● **Data for processing**
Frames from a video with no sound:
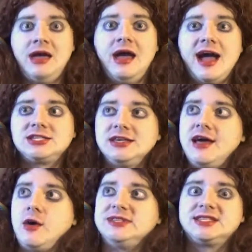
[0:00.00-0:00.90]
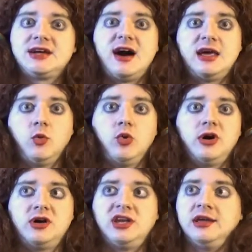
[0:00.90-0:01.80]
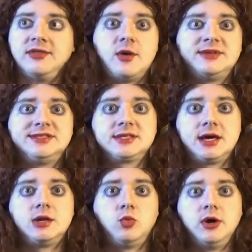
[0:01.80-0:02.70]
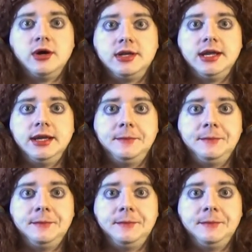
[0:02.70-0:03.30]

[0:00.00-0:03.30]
Actually, that one's kind of wordy. That one's kind of wordy.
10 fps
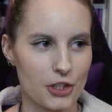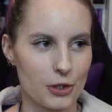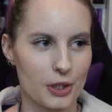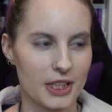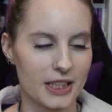
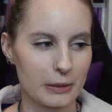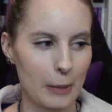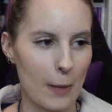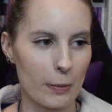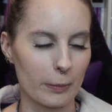to these
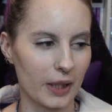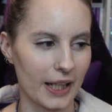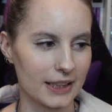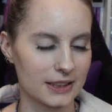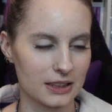paper
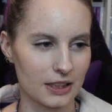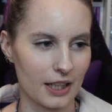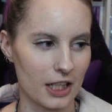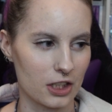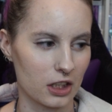planes
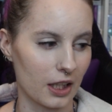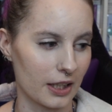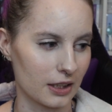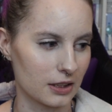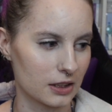slash
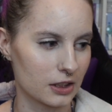letters.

● **Exercise requirements**
Without the pictures, set down every entry exactly.

● **Answer area**
Frames from a video with no sound:
[0:00.00-0:00.90]
[0:00.90-0:01.80]
[0:01.80-0:02.70]
[0:02.70-0:03.30]

[0:00.00-0:03.30]
Actually, that one's kind of wordy. That one's kind of wordy.
10 fps
to these
paper
planes
slash
letters.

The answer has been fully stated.